The Militant(logo) 
    Vol.62/No.20           May 25, 1998 
Sinn Fein Leaders Meet Supporters Of Irish Struggle  

CLEVELAND - "Sinn Fein has committed itself to end partition; end British rule in Ireland; and fight for Irish unity. That's what our Ard Fheis was all about. Our struggle will not be over until we achieve those goals," Pat Treanor, a Sinn Fein councilor, told 80 people here May 11. Sinn Fein, the party leading the fight to rid Northern Ireland of British imperialism, sent representatives Treanor, Joe Cahill, and Martin Ferris on a week-long tour of the United States. They will brief supporters of the Irish freedom struggle on the recent Ard Fheis (national conference), as well as urge support for a Yes vote on the recent agreement on Northern Ireland.

"Peace doesn't mean the same thing to everybody," Treanor noted. "To some, it has meant getting rid of Republican resistance. To us, it means dealing with the root cause of the conflict. It means Irish independence, equality and justice.... We call for a yes vote because we see it as a forward step along the road to our objectives."

At the same time, Treanor urged that supporters of a united Ireland to remain vigilant. "We expect further attacks against us. Soon marching season will be upon us and it remains to be seen how the Unionists and RUC will comport themselves." The annual marches by defenders of British rule through nationalist neighborhoods in Northern Ireland have been a flashpoint in the struggle. "Sinn Fein will make maximum use of what the document gives us to work with to continue to fight for the immediate release of prisoners and the withdrawal of British troops," Treanor added.

At the meeting Moises Centron, of the Cleveland chapter of the National Committee to Free Puerto Rican Prisoners of War and Political Prisoners, expressed his support for the struggle against British rule in Ireland and drew parallels to the U.S. occupation of Puerto Rico. To friendly applause of the audience, Centron invited all present to march on Washington July 25 to call for Puerto Rican self- determination and the release of Puerto Rican political prisoners.

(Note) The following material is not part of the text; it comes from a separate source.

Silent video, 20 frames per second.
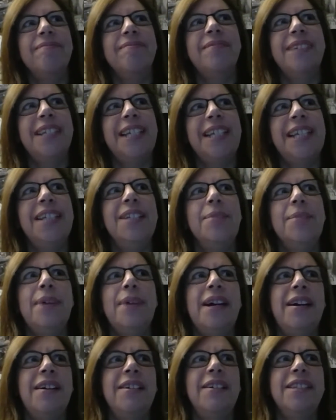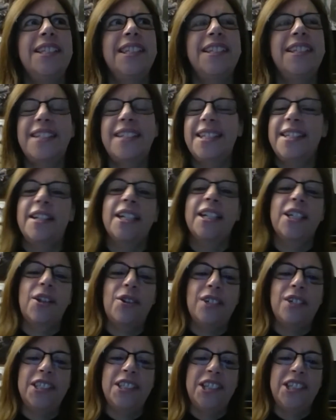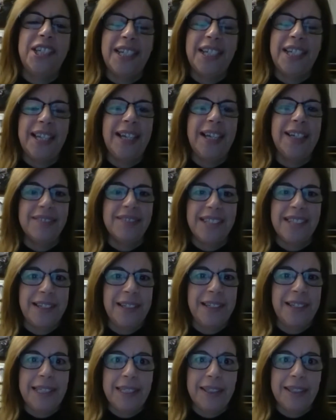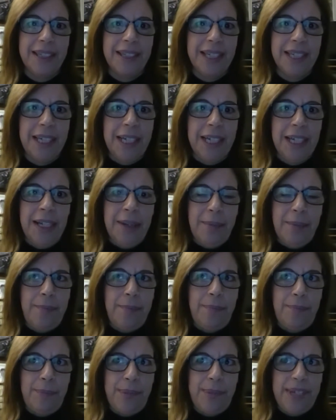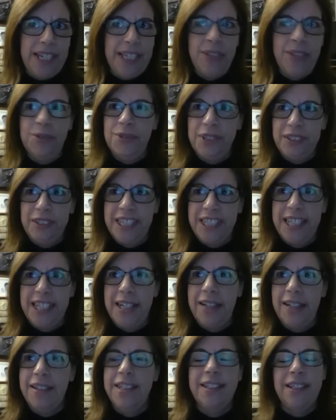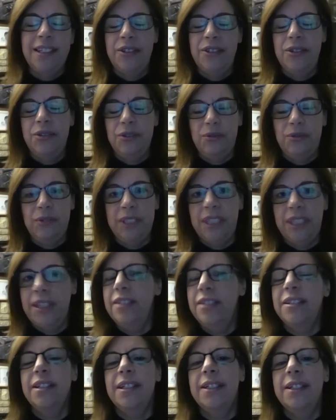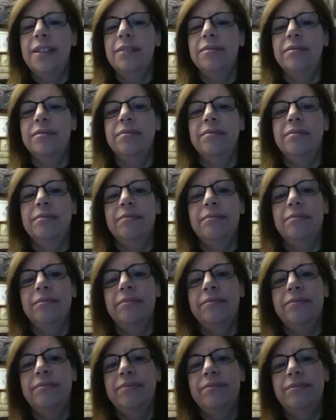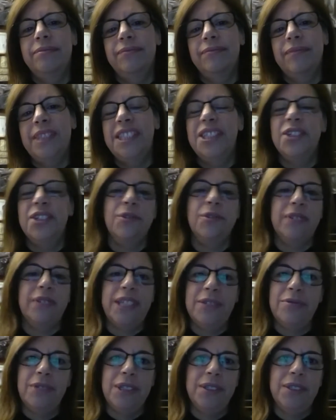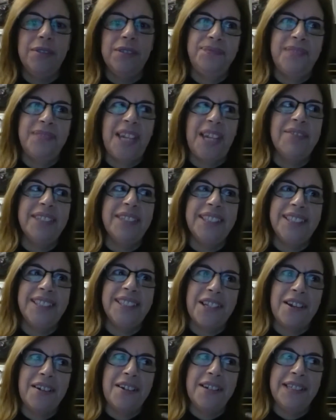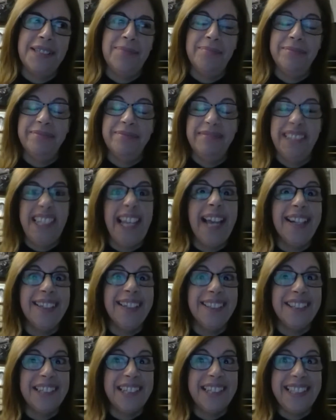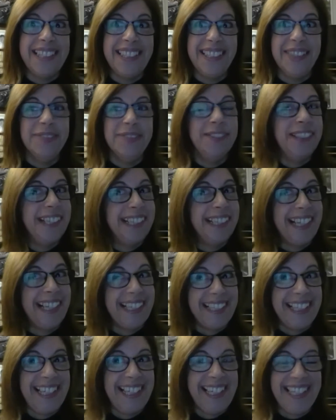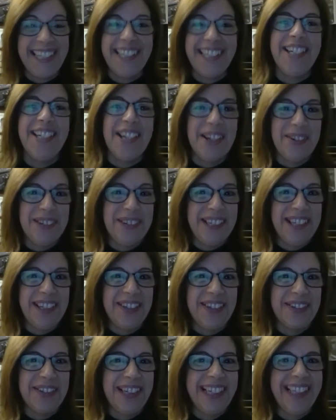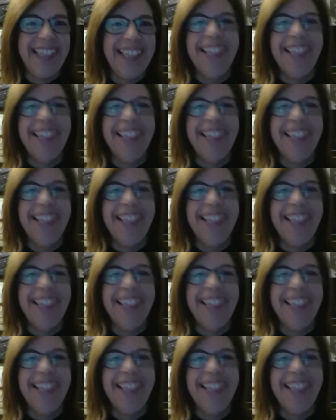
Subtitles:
in the past at psychology and counselling, but in all honesty, I did not want to go down a degree route. Having the time, the energy, the finances to do a degree,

The same night some 200 people turned out for a meeting in Yonkers, New York, with Sinn Fein executive committee member Martin Ferris. "At this point in history, we're at the strongest point since 1921," he stated. "There is realization across the island for united nationalist sentiment."

British prime minister Anthony Blair "says he'll never disband the RUC," one participant said in the discussion.

"The British government has said it won't do many things it's later felt compelled to do," Ferris replied. He pointed to London's recent decisions to meet with Sinn Fein without the IRA decommissioning, and to set up commissions to investigate Bloody Sunday and the RUC. "Every issue in the document is a major battle for us. But we're used to fighting and we'll fight until the British are out," he added.

"The most notable thing about the Ard Fheis was the number of young people," Ferris said in response to a question about the recent formation of Sinn Fein Youth. "It's a reflection of the confidence, especially with how people are standing up against the triumphalist marches" through Catholic communities in northern Ireland. "Once that was tolerated, but no more."

The Sinn Fein representatives will also speak in Detroit; Chicago; Carlstadt, New Jersey; Kansas City and St. Louis, Missouri; and San Francisco.

Sara Lobman in New York and Militant staff writer Megan Arney contributed to this article.